What tour guides would you recommend?


----------



## WalnutBaron (Sep 1, 2013)

Bill4728 said:


> Baron
> 
> What tour guides would you recommend?




I would highly recommend Dark Rome Tours. You can find more info on their website: http://www.darkrome.com


----------



## GregT (Sep 2, 2013)

beach.bar.bob said:


> We were there last August for our second visit...Great time!!
> Not sure how close our venues are to where you'll be ... but here's what we did in hopes that you can find something that works for you - other than one less day in Cinque Terra and skipping Pisa I wouldn't undo a thing!
> 
> We started in Cinque Terra for three days/three nites - stayed in Spazio and took both the train and the boats up to visit the five hill towns...one day too many for me. Then stayed in a beautiful 4 bdr farm house on a hilltop in the heart of Tuscany part of the Castello di Casole resort/game preserve. Unbelievable. Restaurant at the newly opened main resort is really great if you're in the area. Views to die for.
> ...




Terrific, thank you for the suggestions -- we are indeed wine fanatics so will add several of these to the list....

Best,

Greg


----------



## Jaybee (Sep 2, 2013)

I agree with this. I enjoyed visiting Rome & Florence, but most of our time was in Tuscany, Sorrento (from there we took a day trip to Capri). I know you'll love it.



WalnutBaron said:


> I'd highly recommend a visit to the Tuscan hill towns of Cortona and San Gimignano. Cortona is the home and inspiration for the author of the book and movie "Under The Tuscan Sun". San Gimignano is a beautiful and Old World village filled with good Chianti wines and Tuscan olive oil.
> 
> The hill towns originate from the feudal times when feudal lords would build their castles on the tops of hills surrounded by open pastures and fields. This provided excellent defensive positions from which to see--and fire upon--oncoming marauders bent on destruction.
> 
> ...


----------



## Carlsbadguy (Sep 2, 2013)

HI Greg,
Looking at a similar trip for next year so would be interested in what you find out.  We are looking at a cruise from Venice and spending the week prior to the cruise in Tuscany.


----------



## 225chs (Sep 8, 2013)

Greg

Hope this post catches you before you leave or at least before you arrive in Bagno Vignoni

Southern Tuscany is my favorite area in Italy and it probably is no surprise that brunellos are my favorite wines.
Some towns that I recommend are Siena(a must), Montalcino, Montepulciano, Pienza. Altho further away, since you have a driver Orvietto is a must as well.
The vineyard that is most popular(but beyond my $ means)is Castello Banfi with lunch at La Taverna. Last time there I visited Altesino and enjoyed. Need reservations, but I just stopped on a whim and they gave me the taste and tour
Montalcino is of course the home of brunello, Buy at Enoteca Il Barlanzone from Simone, the owner and tell him Buddy says Hello. Eat at Re Di Macchia
Montepulciano is the home of the Nobile de Montepulciano and vin santo. Walk through the wine cellars and eat (if you like meat) at Aquacheta
Pienza is a small town, home to a Pope which is what makes it interesting. Known for their pecorino cheese. Delicious. Go to the town next to Pienza, Monticchiello and have dinner at La Porta. One of the best meals I have had in Italy. You must make reservations ahead of time
Lastly the best meal I had in Southern Tuscany was at a roadside B&B in the middle of the forest not far from where you are staying. It is called Il Lecci

Enjoy


----------



## Pat H (Sep 8, 2013)

I loved Lucca and as someone else said, don't bother with Pisa.


----------



## amycurl (Sep 8, 2013)

I would second San Gimignano and Siena. These are probably amongst my top three places in Italy (and I lived in northern Italy for a time.)

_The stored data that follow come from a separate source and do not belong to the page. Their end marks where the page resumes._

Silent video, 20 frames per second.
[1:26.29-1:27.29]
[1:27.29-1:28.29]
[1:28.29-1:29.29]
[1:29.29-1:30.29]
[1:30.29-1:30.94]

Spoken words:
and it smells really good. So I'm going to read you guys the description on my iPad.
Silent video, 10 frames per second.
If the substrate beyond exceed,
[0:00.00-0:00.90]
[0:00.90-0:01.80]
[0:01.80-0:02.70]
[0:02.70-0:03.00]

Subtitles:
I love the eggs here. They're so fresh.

Try to figure out how to get the olive oil home. Even the stuff from the fancy olive oil shops in the US pale in comparison (both in quality and price) to the stuff you can get from San Gimignano. 

*sigh*

*is very jealous*


----------



## Talent312 (Sep 12, 2013)

Tuscany is what I imagine heaven should be.
It's where I want to go when I go toes-up.

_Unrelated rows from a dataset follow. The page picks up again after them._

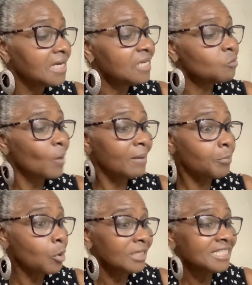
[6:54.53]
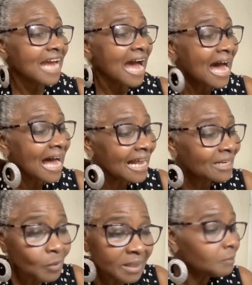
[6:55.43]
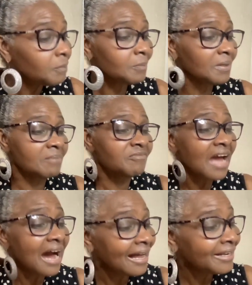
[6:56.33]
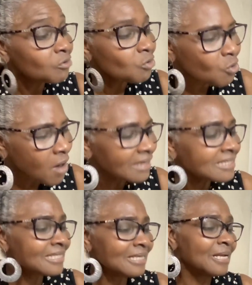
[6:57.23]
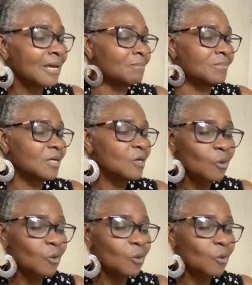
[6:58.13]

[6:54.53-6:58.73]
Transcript: Him going punish all the wicked people them for all the wrongs in them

In the meantime, I can only endorse the other's hill-town lists:
San Gimignano, Volterra, Sienna*, Orvieto...
I add Pisa just for a photo-op of your peep holding up the tower.

*In the NW corner, near the car-park exit, there was a wine shop that shipped to the States.
.


----------



## tmcasey (Nov 17, 2013)

I'm going to second Lucca.  It is a wonderful walled city, much fun to visit. We also enjoyed visiting the older section of Montecatini Terme (its at the top of the hill) - the lower town is more modern.


----------



## beejaybeeohio (Nov 19, 2013)

*just returned*

Lucca- spend a day here definitely. Be sure to find the pay station for your blue-lined parking space.  We didn't see one near the space we found and were 28 euro poorer after paying the fine.
Pisa- we arrived in early evening, climbed the tower, had dinner.  I would say if you are that close don't skip it, just choose a less crowded time.  We were too late to visit the Cathedral there, which I'd have liked to see.
San Gimignano- wandered here several days and still didn't explore it all.
Siena- lot's of walking because we parked about 3/4 mile from the closest parking. The outskirts of Siena belied the amazing centro. 
Volterra- met friends for dinner after a 6pm walking tour in the dark.  Glad we toured because we'd have missed significant sights such as the amphitheater and Etruscan gate otherwise.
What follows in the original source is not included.